Le Canarie presenteranno un piano di incentivi a Bruxelles per il recupero delle rotte aeree

Le Isole Canarie hanno già iniziato il processo di richiesta a Bruxelles di un nuovo strumento, con un sistema di incentivi per le compagnie aeree, per attirare le rotte aeree come parte importante del piano di riattivazione del turismo in cui sta lavorando il Ministero del Turismo, dell’Industria e del Commercio del Governo delle Canarie.

Lo ha annunciato questo martedì al parlamento regionale il capo della zona, Yaiza Castilla, che ha delineato i principali elementi sui quali il suo dipartimento sta lavorando per riattivare il principale settore economico delle Canarie.

Castilla ha sottolineato che le Isole Canarie, prima di Covid-19, avevano una rete che collegava le isole con 150 aeroporti in 27 paesi diversi attraverso circa 350 collegamenti diretti e circa 20 milioni di arrivi aerei all’anno.

Tuttavia, ha spiegato, l’irruzione del COVID-19 e le restrizioni alla mobilità e la chiusura delle frontiere hanno comportato la perdita immediata di tutta la rete di rotte aeree delle Canarie che ci sono voluti tanti anni per stabilire.

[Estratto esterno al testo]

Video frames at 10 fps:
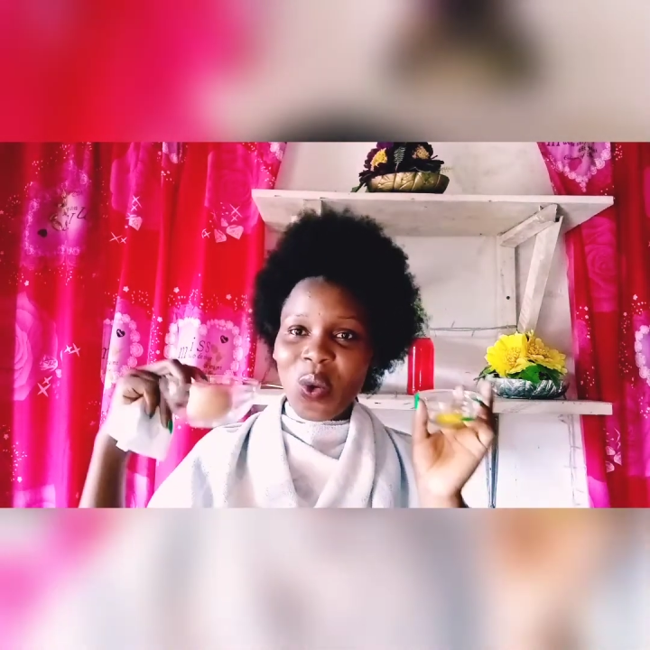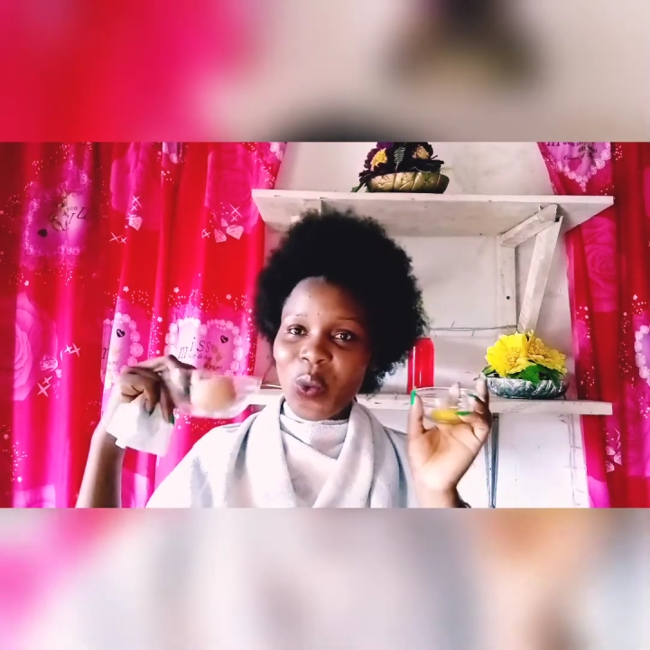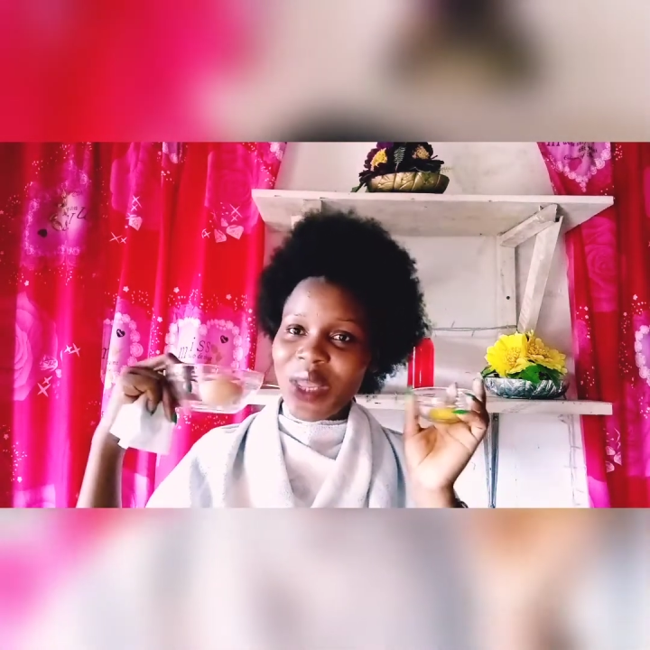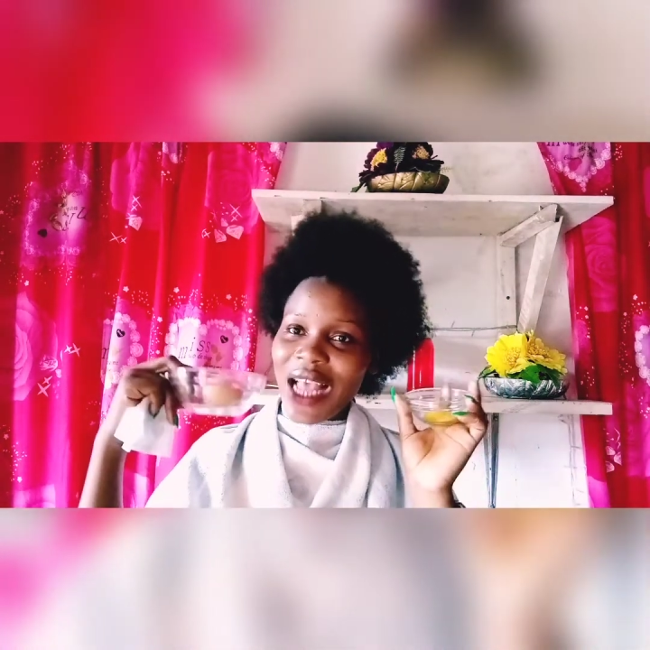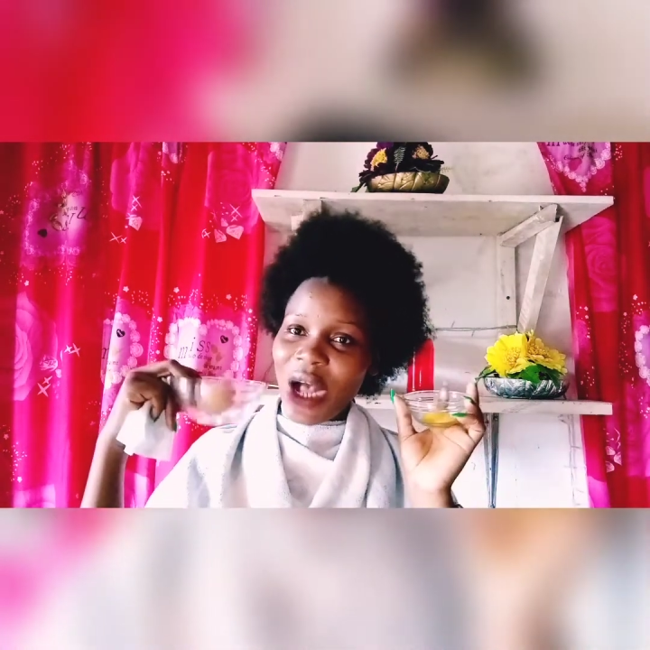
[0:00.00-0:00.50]

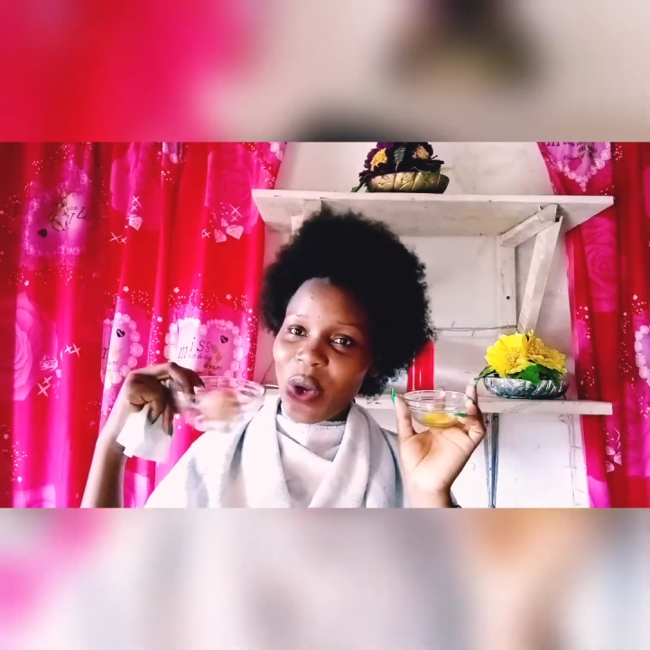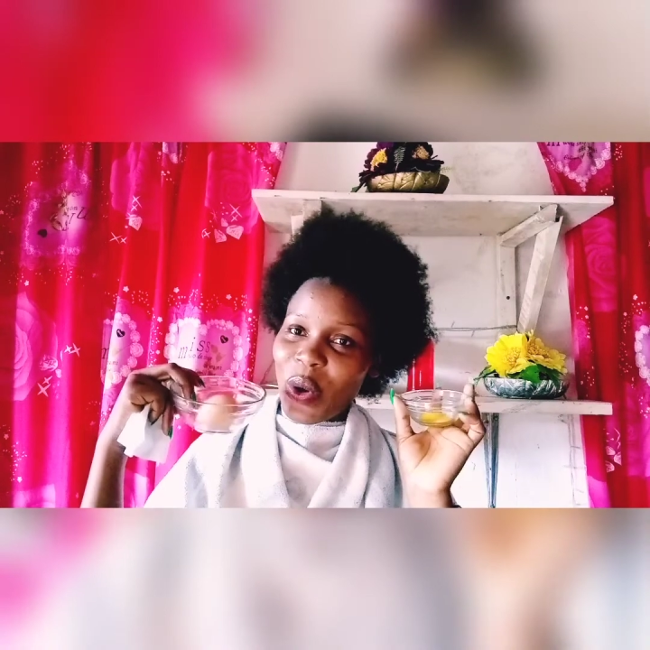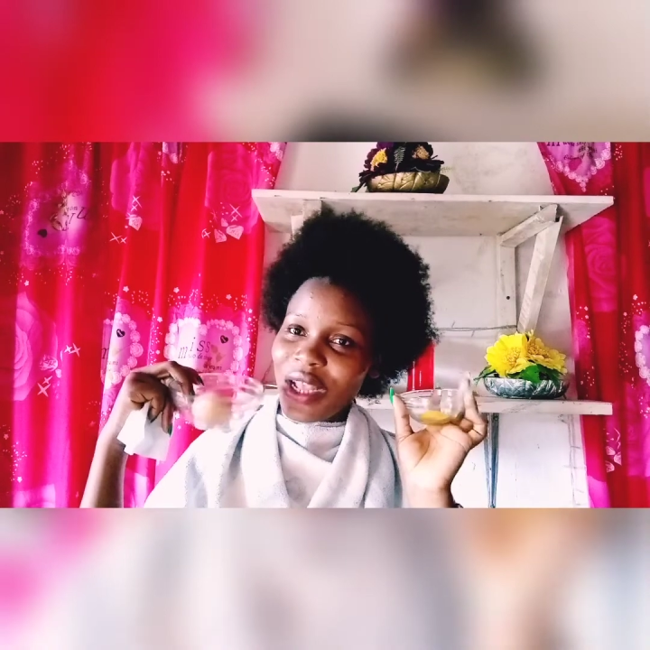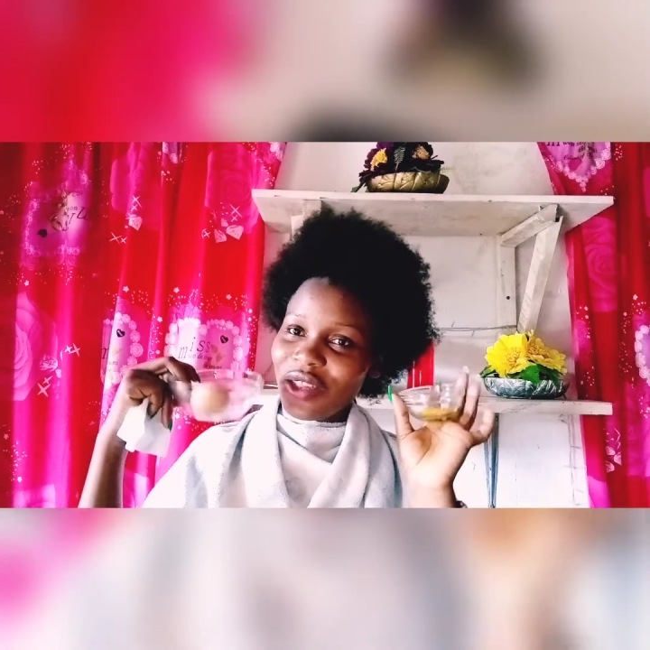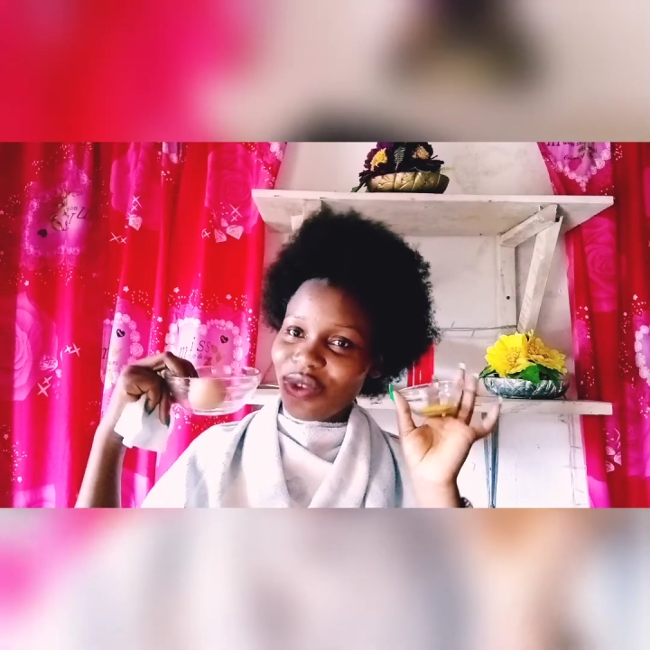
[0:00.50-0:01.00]
we are
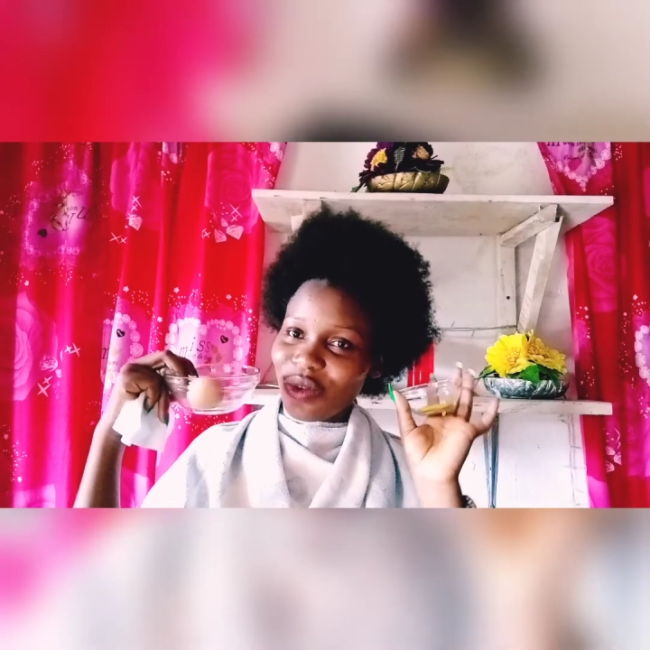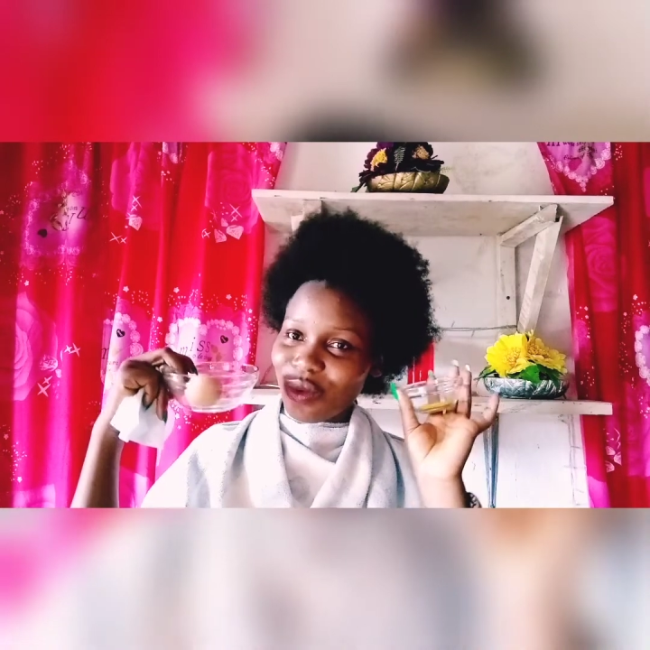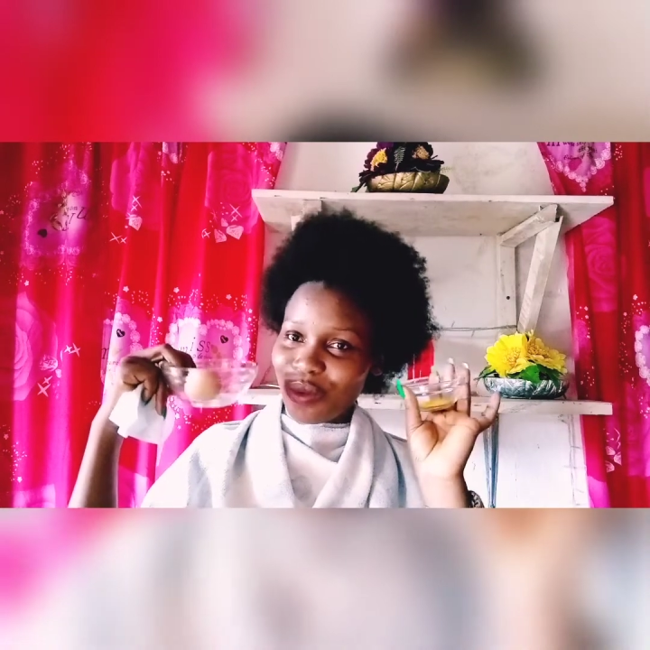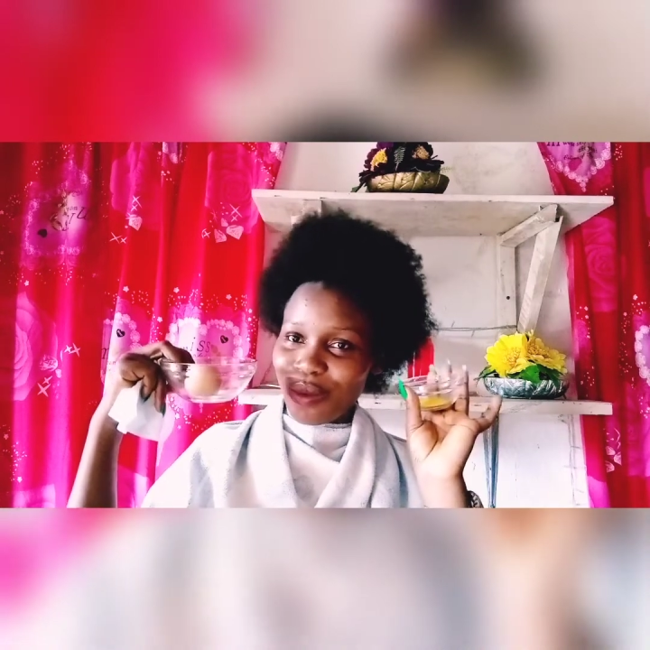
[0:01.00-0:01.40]
going to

Per questo motivo, e nell’ambito del piano di riattivazione turistica del suo dipartimento, si sta lavorando per promuovere urgentemente la connettività aerea.

Per il Ministro del Turismo, questo programma dovrebbe essere considerato “di emergenza” visto il suo coinvolgimento nella ripresa dell’economia nell’arcipelago “e correggerebbe gli svantaggi” che le isole hanno nel quadro europeo e come regione ultraperiferica, “e contribuirebbe a rilanciare il recupero della connettività aerea con le isole ai livelli pre-crisi”.


D’altra parte, ha sottolineato che il Piano di Riattivazione comprende il progetto “Canarias Fortaleza”, il cui contenuto è già stato presentato al Parlamento in precedenza e presto sarà la volta del Laboratorio dei Protocolli Turistici per rendere le Isole Canarie un “riferimento in materia di sicurezza sanitaria compatibile con il godimento delle vacanze”.

La riattivazione del settore turistico canario dipenderà, oltre che dall’apertura delle frontiere, che avverrà prevedibilmente il 1° luglio, con la fine della misura del confino di 15 giorni a tutti i viaggiatori internazionali.

Dipenderà anche dalle raccomandazioni di viaggio dei paesi emittenti e ha continuato dicendo che “la maggior parte dei paesi raccomanda ai propri cittadini di rimanere nel proprio paese e incoraggia il turismo interno”.

In questa linea, ha commentato che “molti stanno facendo campagne di promozione interna e alcuni offrono anche incentivi per i viaggi domestici, come l’Italia, che offre 500 euro agli italiani per soggiornare nel loro Paese”.

Il Ministro del Turismo ha inoltre sottolineato che “l’adeguamento e l’apertura dell’offerta ricettiva del settore deve ristrutturare i suoi protocolli e, per quanto riguarda l’apertura delle strutture, è un po’ paralizzata dall’incertezza della domanda.